<<<<
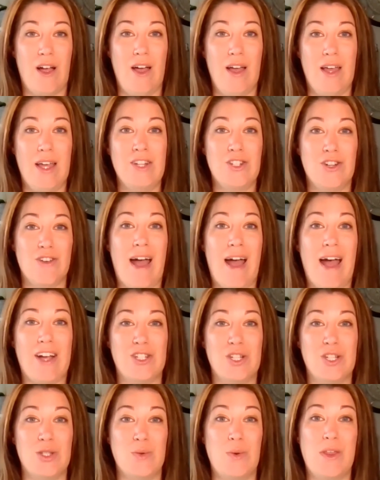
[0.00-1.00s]

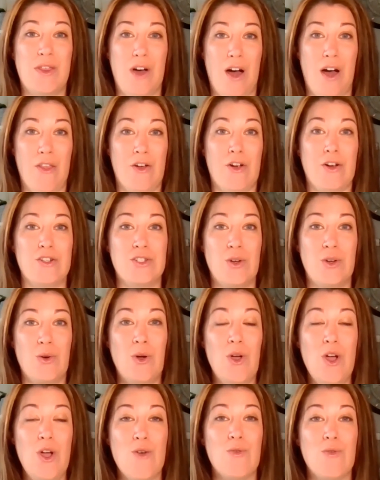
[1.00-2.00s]
interactions with others. So
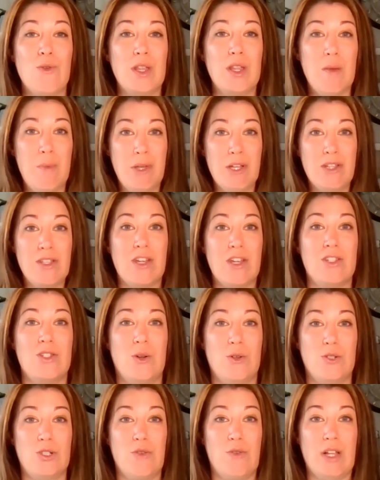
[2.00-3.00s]
really building a
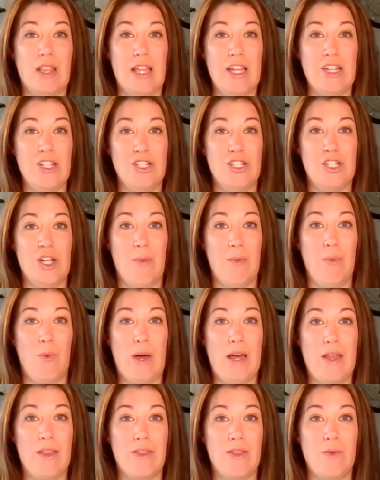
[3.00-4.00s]
social relationship
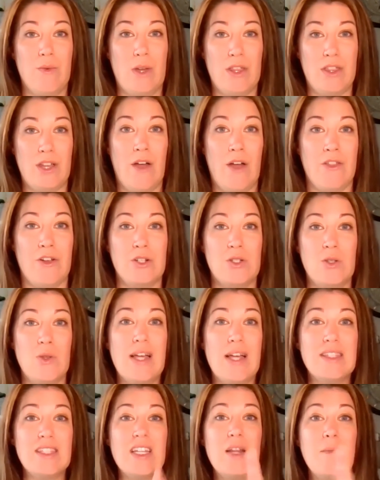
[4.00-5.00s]
with others. So
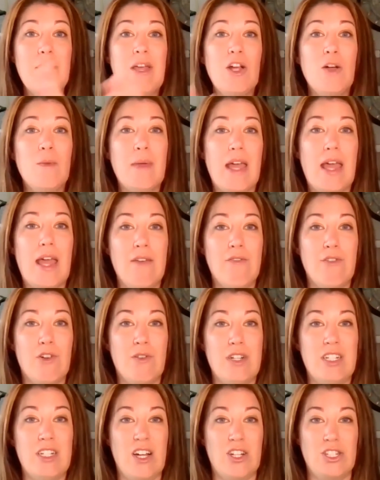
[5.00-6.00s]
that's going to be your behavior
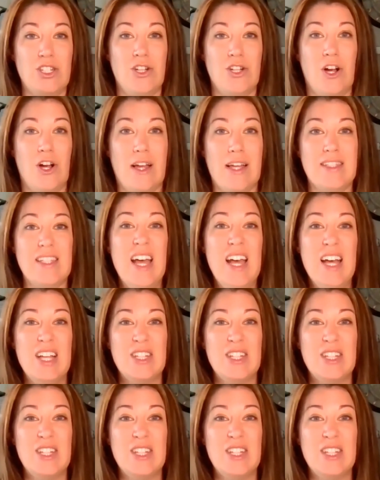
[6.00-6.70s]
reduction targets.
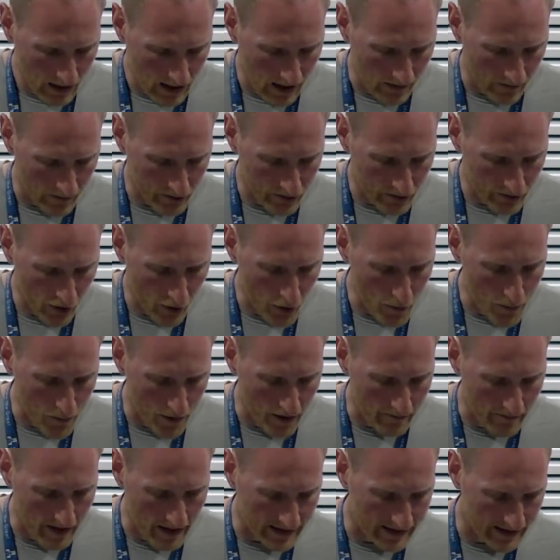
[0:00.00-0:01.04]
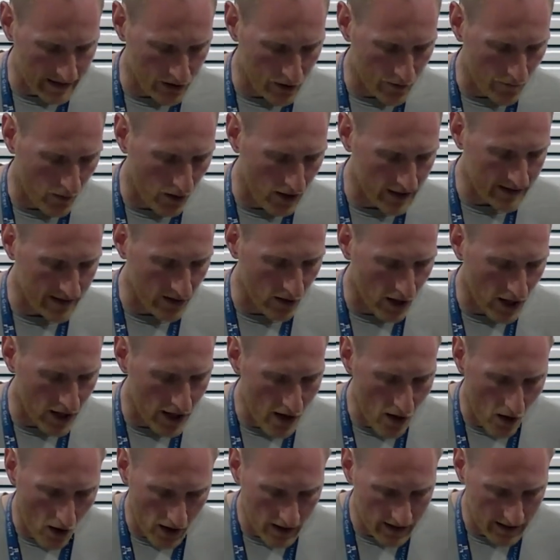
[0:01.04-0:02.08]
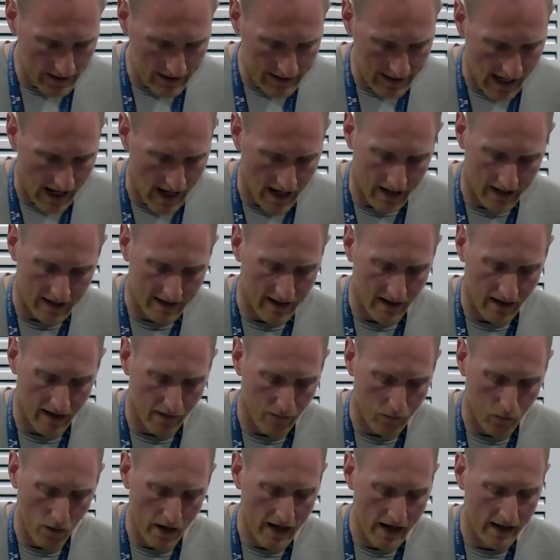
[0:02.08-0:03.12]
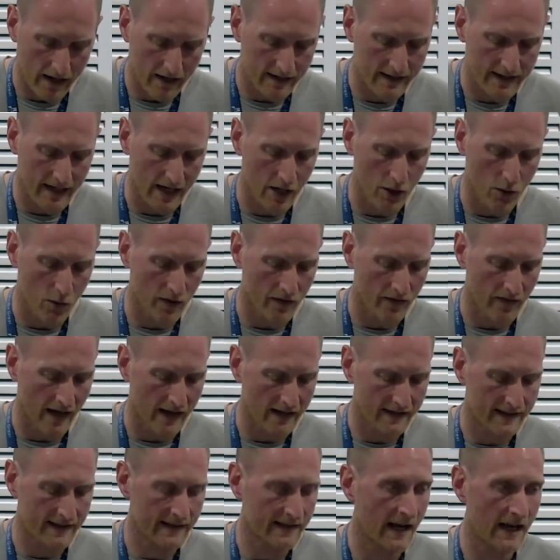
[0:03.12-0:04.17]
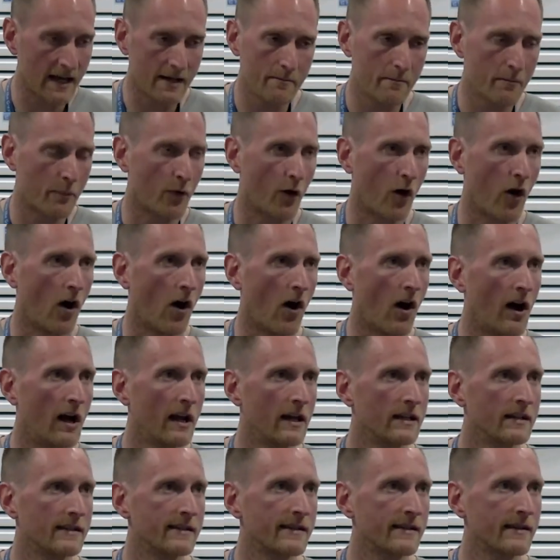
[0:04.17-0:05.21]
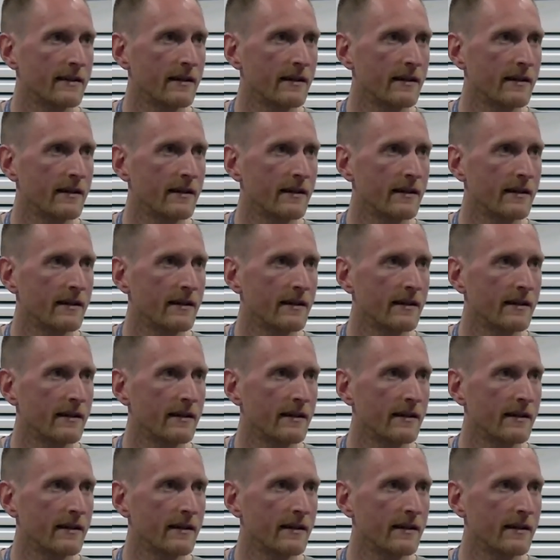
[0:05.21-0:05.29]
And the sobering message of Isaiah 9 and 10 is that if we continue in that same pride,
>>>>
Exercise prompt -> For the entries above, the output must hold exactly the lines from the one with "[0:02.08-0:03.12]" through the last line, both included, and no pictures.

Result below ->
[0:02.08-0:03.12]
[0:03.12-0:04.17]
[0:04.17-0:05.21]
[0:05.21-0:05.29]
And the sobering message of Isaiah 9 and 10 is that if we continue in that same pride,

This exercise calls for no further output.